== Action item ==
Line by line, transcribe the data shown below.

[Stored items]
* * *
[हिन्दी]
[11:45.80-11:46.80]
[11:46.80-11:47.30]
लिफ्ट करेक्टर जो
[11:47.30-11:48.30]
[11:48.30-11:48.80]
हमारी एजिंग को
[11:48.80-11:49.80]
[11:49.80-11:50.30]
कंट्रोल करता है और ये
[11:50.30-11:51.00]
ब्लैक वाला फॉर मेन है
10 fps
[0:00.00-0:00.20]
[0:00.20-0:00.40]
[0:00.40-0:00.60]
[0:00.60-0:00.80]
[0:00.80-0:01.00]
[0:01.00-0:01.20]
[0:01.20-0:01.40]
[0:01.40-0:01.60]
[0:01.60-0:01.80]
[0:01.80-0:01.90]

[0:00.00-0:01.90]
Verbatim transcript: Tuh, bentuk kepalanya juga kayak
* * *
== Result ==
[हिन्दी]
[11:45.80-11:46.80]
[11:46.80-11:47.30]
लिफ्ट करेक्टर जो
[11:47.30-11:48.30]
[11:48.30-11:48.80]
हमारी एजिंग को
[11:48.80-11:49.80]
[11:49.80-11:50.30]
कंट्रोल करता है और ये
[11:50.30-11:51.00]
ब्लैक वाला फॉर मेन है
10 fps
[0:00.00-0:00.20]
[0:00.20-0:00.40]
[0:00.40-0:00.60]
[0:00.60-0:00.80]
[0:00.80-0:01.00]
[0:01.00-0:01.20]
[0:01.20-0:01.40]
[0:01.40-0:01.60]
[0:01.60-0:01.80]
[0:01.80-0:01.90]

[0:00.00-0:01.90]
Verbatim transcript: Tuh, bentuk kepalanya juga kayak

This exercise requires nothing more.